Vamos, nos tenemos que ir… Siento las palabras y al mismo tiempo un brazo que me toca el hombro. Es Lucas, el coordinador. ¿Cómo que nos tenemos que ir? Si recién llegamos, contesto un poco indignado. Sí, pero por las dudas. No va a pasar nada, pero por las dudas… volvemos al hotel. Por suerte ya dejé mi deseo. ¿Vos lo dejaste, no?

¿Qué deseo? Lucas ya no me escucha, pero otro compañero de viaje agarra mi pregunta y entra en mi escena ¿No viste los papelitos entre las piedras del muro? ¿Qué estuviste haciendo todo este tiempo?

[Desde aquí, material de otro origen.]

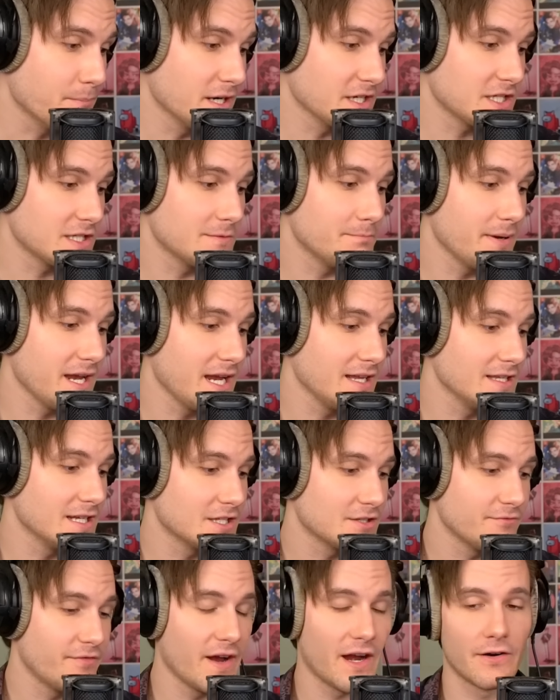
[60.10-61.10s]
must mean
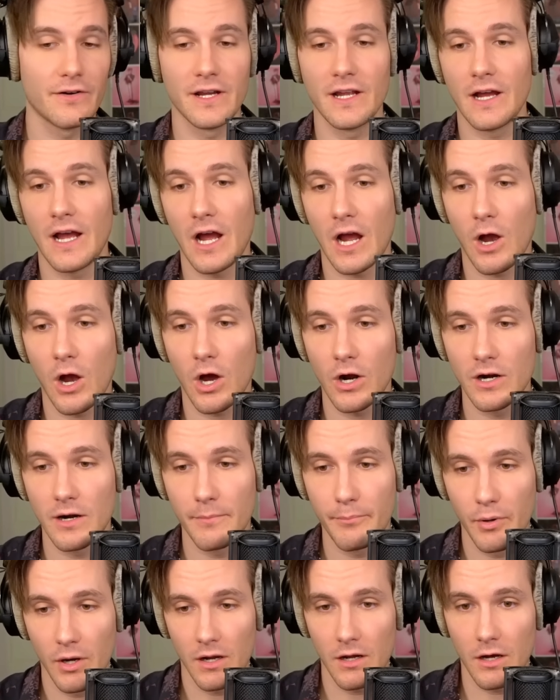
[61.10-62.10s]
it's very uh,
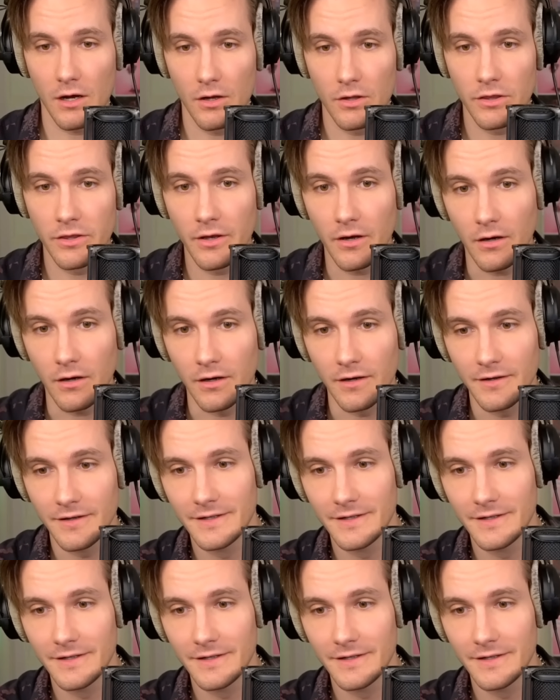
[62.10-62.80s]
horrible, oh no.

Pronto formamos una ancha hilera, todo el grupo completo de cuarenta personas, dándole la espalda al gran muro. Todos miran para adelante, conformes. Todos, menos yo, que de tanto en tanto, me doy vuelta para mirarlo. Me da mucha bronca que nos tengamos que ir tan rápido. Escucho las conversaciones a mi lado. Algunos se preguntan qué habrá pasado. La mayoría habla de los papelitos, del deseo. Los que lloraron dicen que están más tranquilos. Que pensaron mucho en sus seres queridos al ver el muro, y que por suerte pudieron dejar no solo sus deseos sino también los de ellos. Vuelvo a mirar atrás. Ahora noto (se ve chiquito pero lo noto) que las personas que se acercan al muro, meten algo entre las piedras. Gala viene corriendo hacia mí y se une a la hilera. Está agitada, es la última en sumarse. Me ofrece su paraguas mientras guarda un cuaderno adentro de su mochila. Uy, llegué justito a poner el mío, que colgada. Vámonos ahora antes de que boom… explote todo. Me sonríe y remata, con ternura: ¿Y vos que pusiste Pablito?

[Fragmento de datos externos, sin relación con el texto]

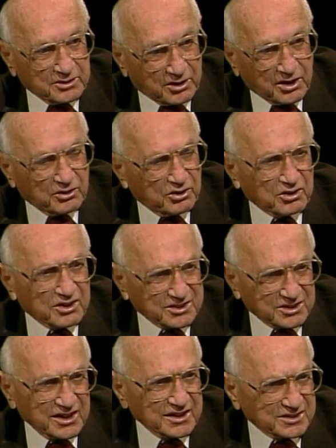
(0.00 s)
or I
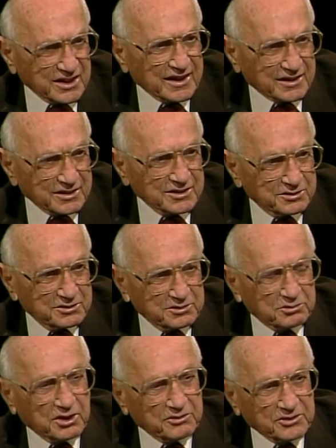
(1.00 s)
say exactly,
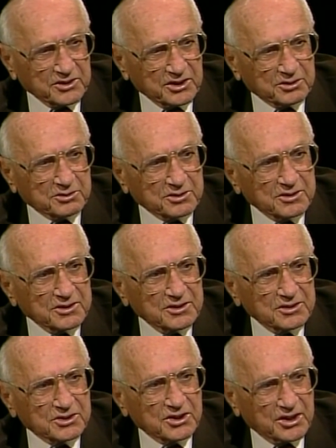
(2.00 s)
roughly equal
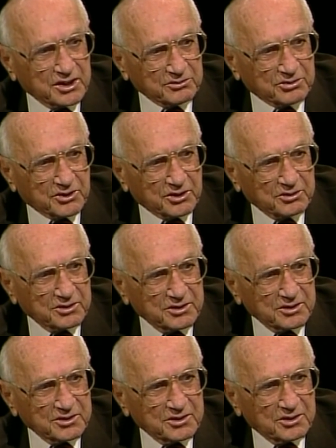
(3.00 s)
to the inflow.
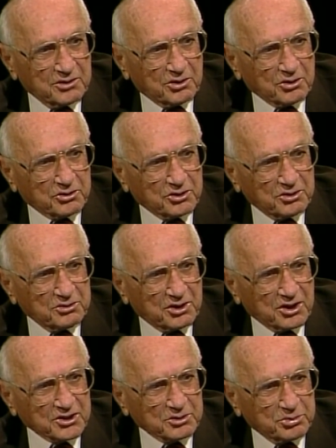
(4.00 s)
Although
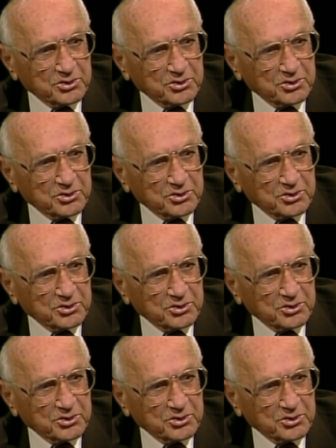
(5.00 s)
on the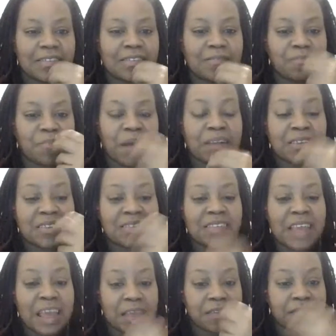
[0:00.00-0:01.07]
about to
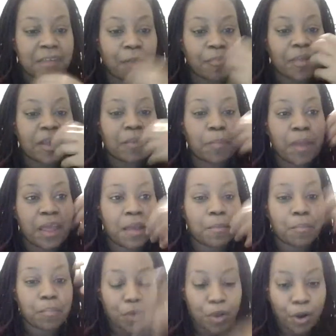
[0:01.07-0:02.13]
say something
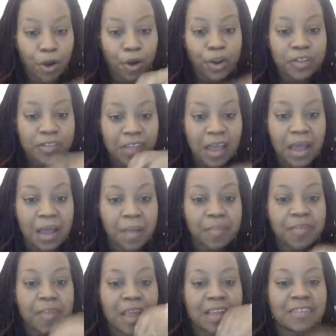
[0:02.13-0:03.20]
in current
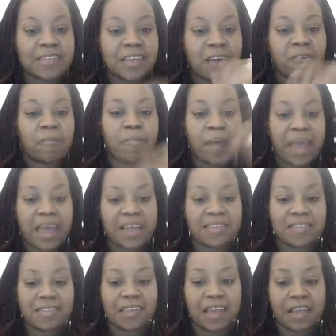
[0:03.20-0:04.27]
times instead of
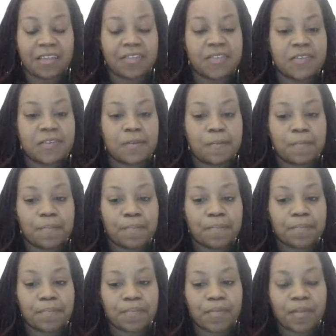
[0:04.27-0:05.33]
past tense,
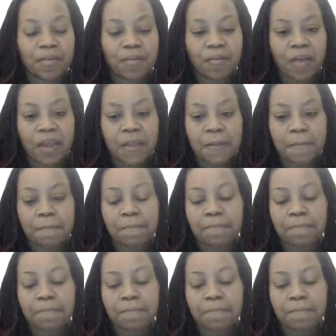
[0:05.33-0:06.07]
right?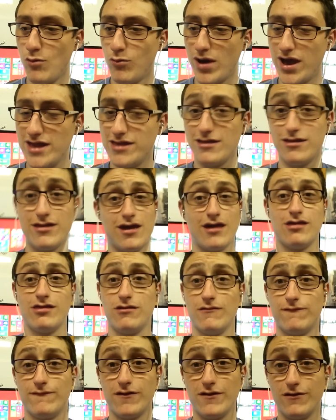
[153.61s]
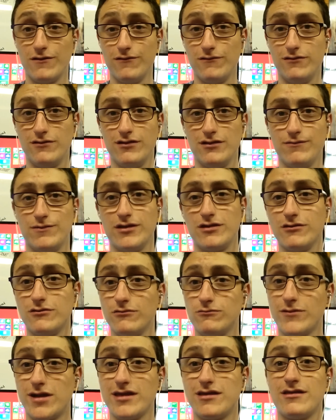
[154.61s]
way to test the phone, it's been a
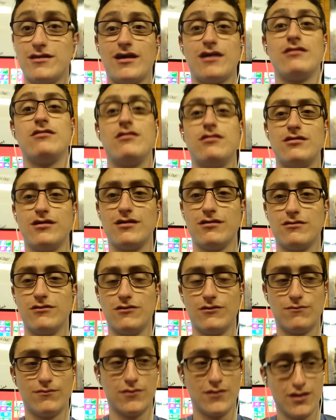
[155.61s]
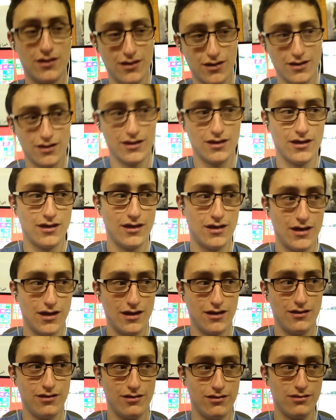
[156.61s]
good way to test the system.
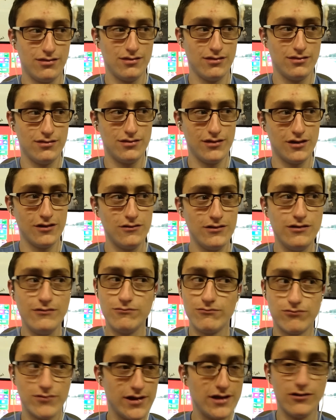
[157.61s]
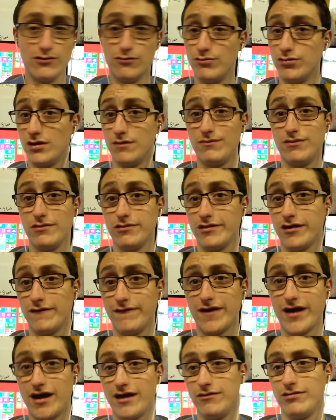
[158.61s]
And the only real problems
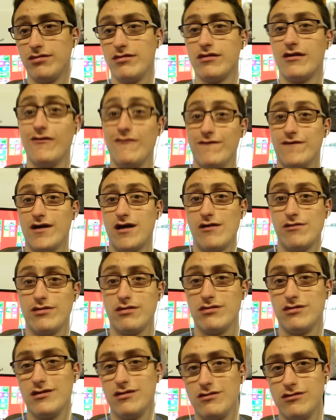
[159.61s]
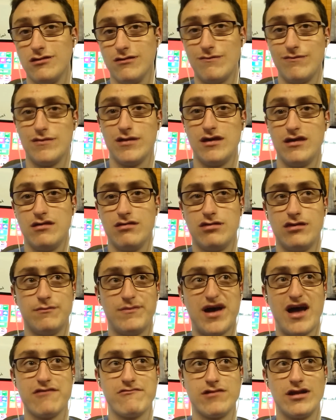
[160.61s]
I've had so far with the system is
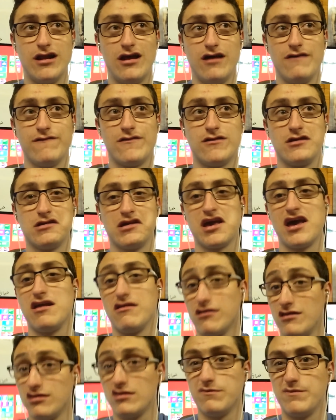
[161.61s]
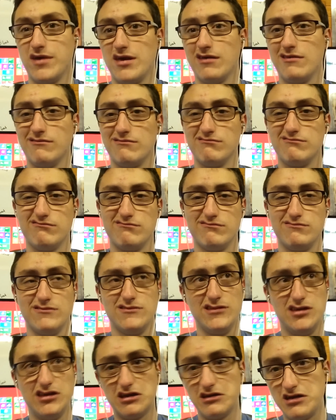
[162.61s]
the battery life on occasion is a bit,
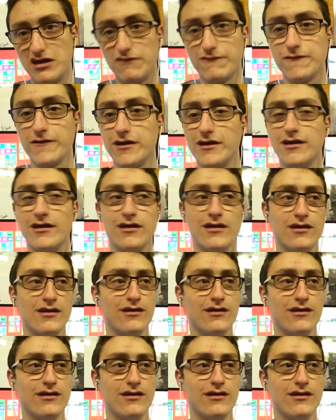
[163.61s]
you know, iffy,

Me quedo pasmado. Me acelero. De golpe siento algo que no sentí en todo el viaje. Una energía que me activa y me despierta. Mientras todos caminan, yo recorro toda la hilera horizontal, preguntándole a cada uno de los chicos si dejaron su deseo. Al mismo tiempo que hago pasos de costado tengo que dar pasos hacia atrás para que el grupo no me pase por encima. Las respuestas son variadas pero el sí es unánime. Sí. Sí, obvio para eso vine. Sí, yo que sé, no perdía nada. Sí, dejé dos, el mío y el de mi abuelo. Sí, era lo único que había para hacer ¿O no? Sí, ¿por qué no voy a pedir un deseo? Sí. Sí. Sí. Sí.

Todos dejaron su deseo menos yo.

Subo el primer pie al micro. Ya es tarde, ya no puedo volver, otra vez hice todo mal. Dejo de pensar en Julia. ¡Cómo no dejé un deseo! ¡Cómo no lo dejé!